Он постарался придать своему голосу уверенность и рассудительность: необходимо, чтобы она его выслушала.
– Я много летал. На этот раз что-то не так. Я работаю в фирме "Макдоннелл-Дуглас" и разбираюсь в двигателях. Мы разработали и построили "ДС-10". Я знаю этот самолет. Звук, который я слышал, не похож на обычный.
Ее улыбка исчезла. Скорее всего она не восприняла всерьез его предупреждение, а просто пришла к выводу, что ей попался на редкость изобретательный пассажир.
Ее коллеги перестали возиться с завтраком и молча уставились на Джима, очевидно, прикидывая, чем закончится эта история.
– Видите ли, полет проходит нормально.
Вот только воздушные ямы...
– осторожно сказала Ивлин.
Неисправен хвостовой двигатель, - перебил ее Джим. Это не было ложью. Наступил знакомый момент истины, и он произносил слова, которые рождались вне его сознания.
– Винт пошел вразнос. Оторвутся лопасти - еще полбеды. Но один Бог знает, что будет, если весь винт разлетится вдребезги.
Эти слова отличались от обычных выдумок чересчур нервных пассажиров, и стюардессы слушали его если не с уважением, то, по крайней мере, с мрачной задумчивостью.
– Все нормально, - сказала Ивлин- Даже если мы и потеряем один двигатель, то долетим на двух оставшихся.
Джим пришел в возбуждение, высшая сила, управляющая его действиями, наконец решила помочь ему убедить этих людей. Может быть, еще можно что-то сделать, чтобы спасти всех, кто есть в самолете.
Он снова услышал свой голос, по-прежнему спокойный и уверенный.

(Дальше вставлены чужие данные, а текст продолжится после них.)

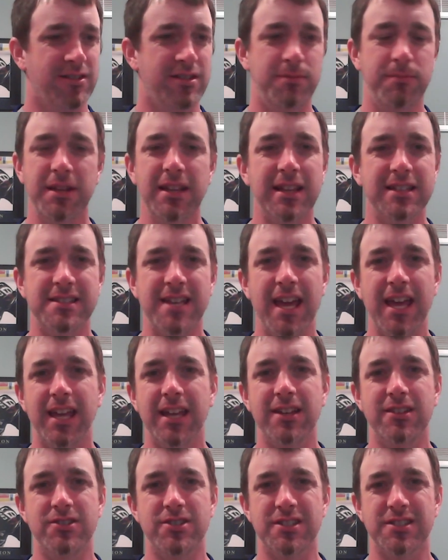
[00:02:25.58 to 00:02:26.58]
to me that's
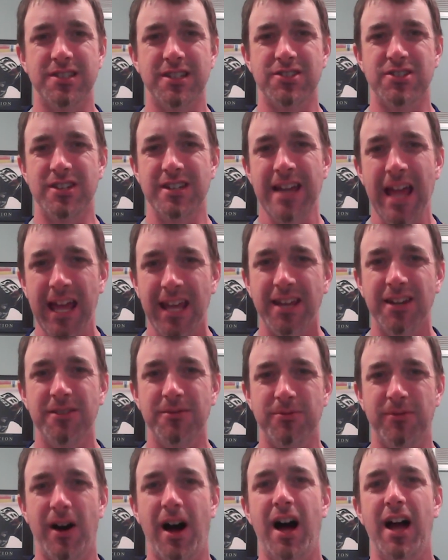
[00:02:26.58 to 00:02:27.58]
hanging just such a
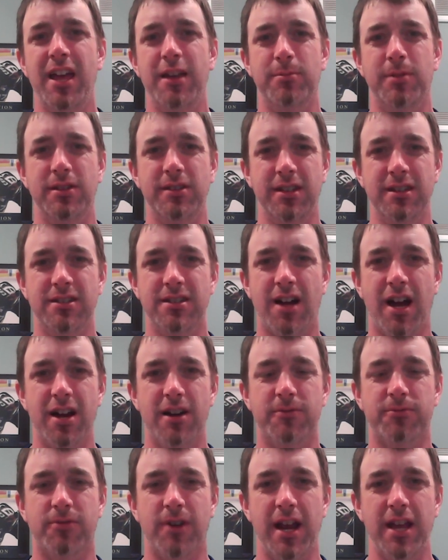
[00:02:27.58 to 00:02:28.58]
negative vibe on the
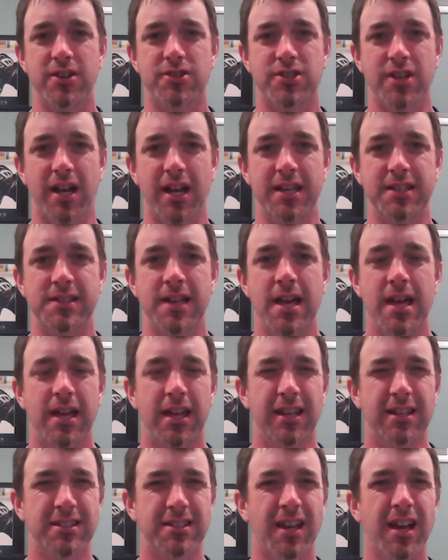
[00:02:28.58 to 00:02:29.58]
entire franchise
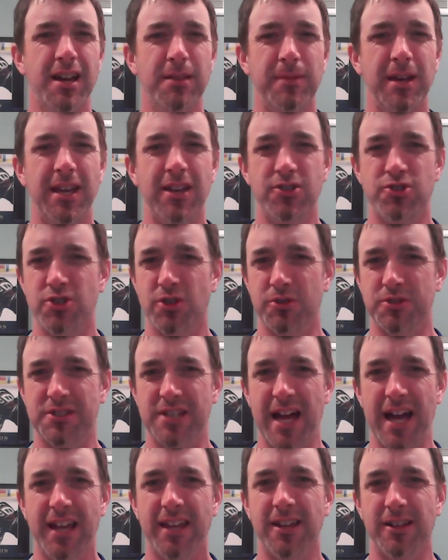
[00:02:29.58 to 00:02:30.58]
and it's kind of making joe
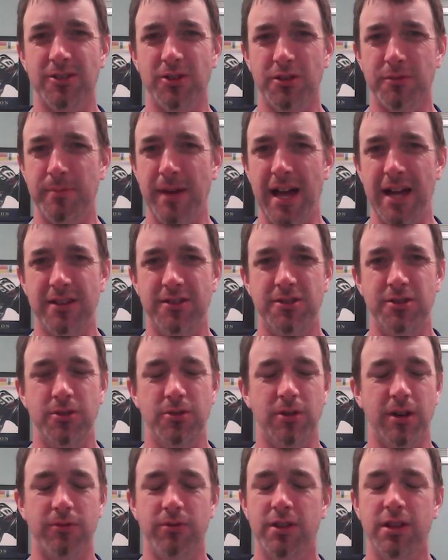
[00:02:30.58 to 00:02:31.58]
sakic look bad
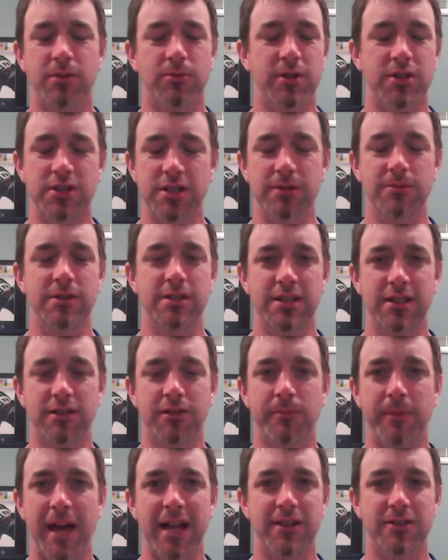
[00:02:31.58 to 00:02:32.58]
too i really wish he would deal
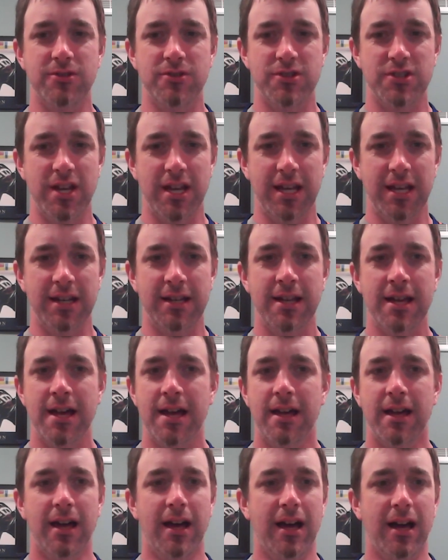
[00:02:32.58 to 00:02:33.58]
matt duchene
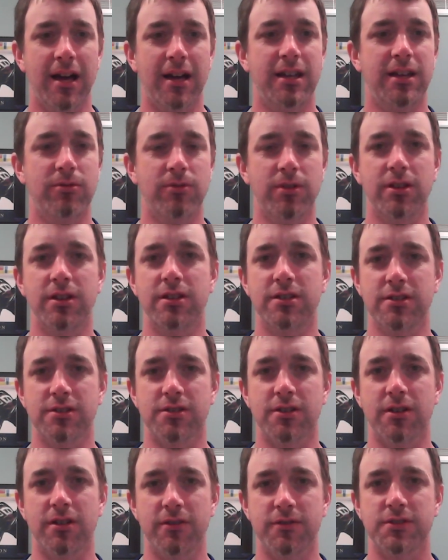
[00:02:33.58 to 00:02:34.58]
uh, he really
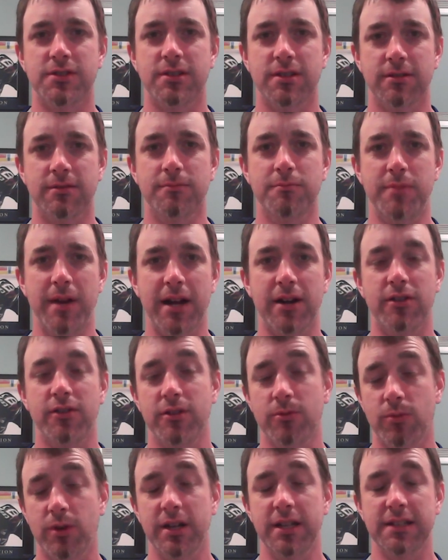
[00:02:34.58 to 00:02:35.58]
deserves better
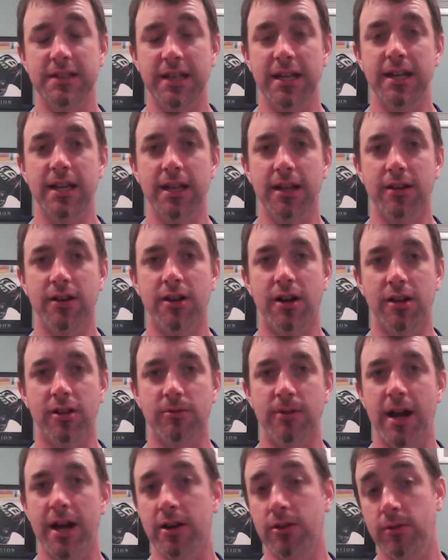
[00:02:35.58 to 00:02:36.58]
than what he's getting in
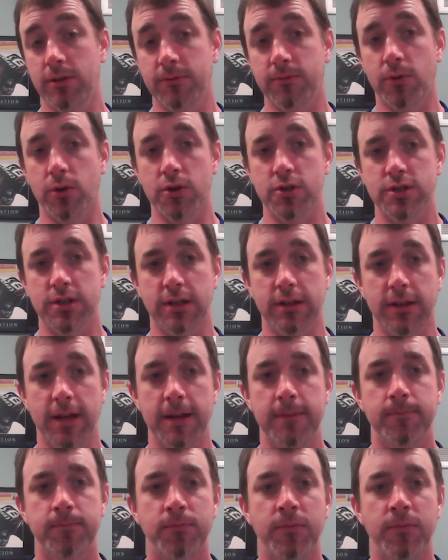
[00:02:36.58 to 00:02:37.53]
colorado unfortunately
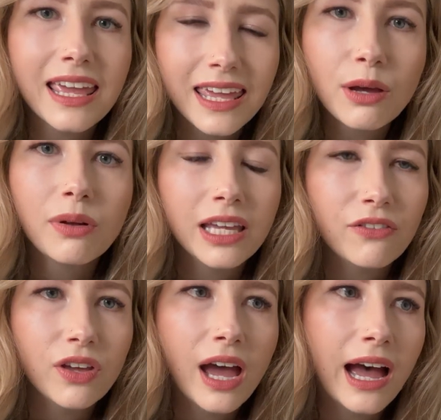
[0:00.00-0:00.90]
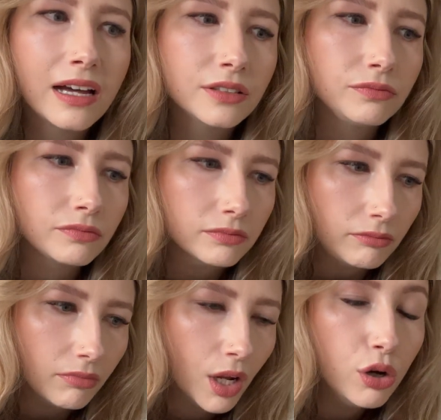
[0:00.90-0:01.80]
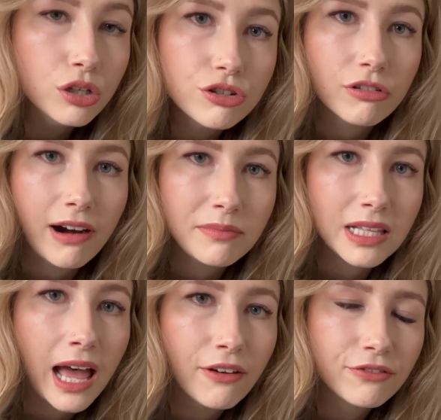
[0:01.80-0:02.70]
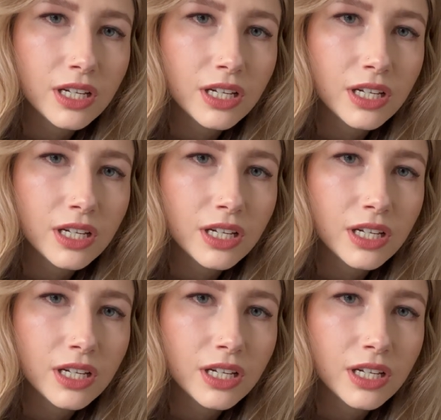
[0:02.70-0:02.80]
Equally, if you had 100 grams left,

– Этот двигатель - настоящий монстр! Если он взорвется, это будет как взрыв бомбы. Лопнут компрессоры. Все эти тридцать восемь титановых лопастей, крепление винта, даже части ротора взорвутся и, словно шрапнель, изрешетят хвост самолета. Рули высоты, стабилизаторы - все разнесет в клочья... Может случиться так, что от хвоста вообще ничего не останется.
Одна из стюардесс заметила:
– Может, все-таки стоит сказать командиру?
Ивлин не стала возражать.
– Я знаю эти двигатели, - продолжал Джим, - и могу объяснить командиру, в чем дело. Необязательно идти в кабину, я могу поговорить с ним по селектору.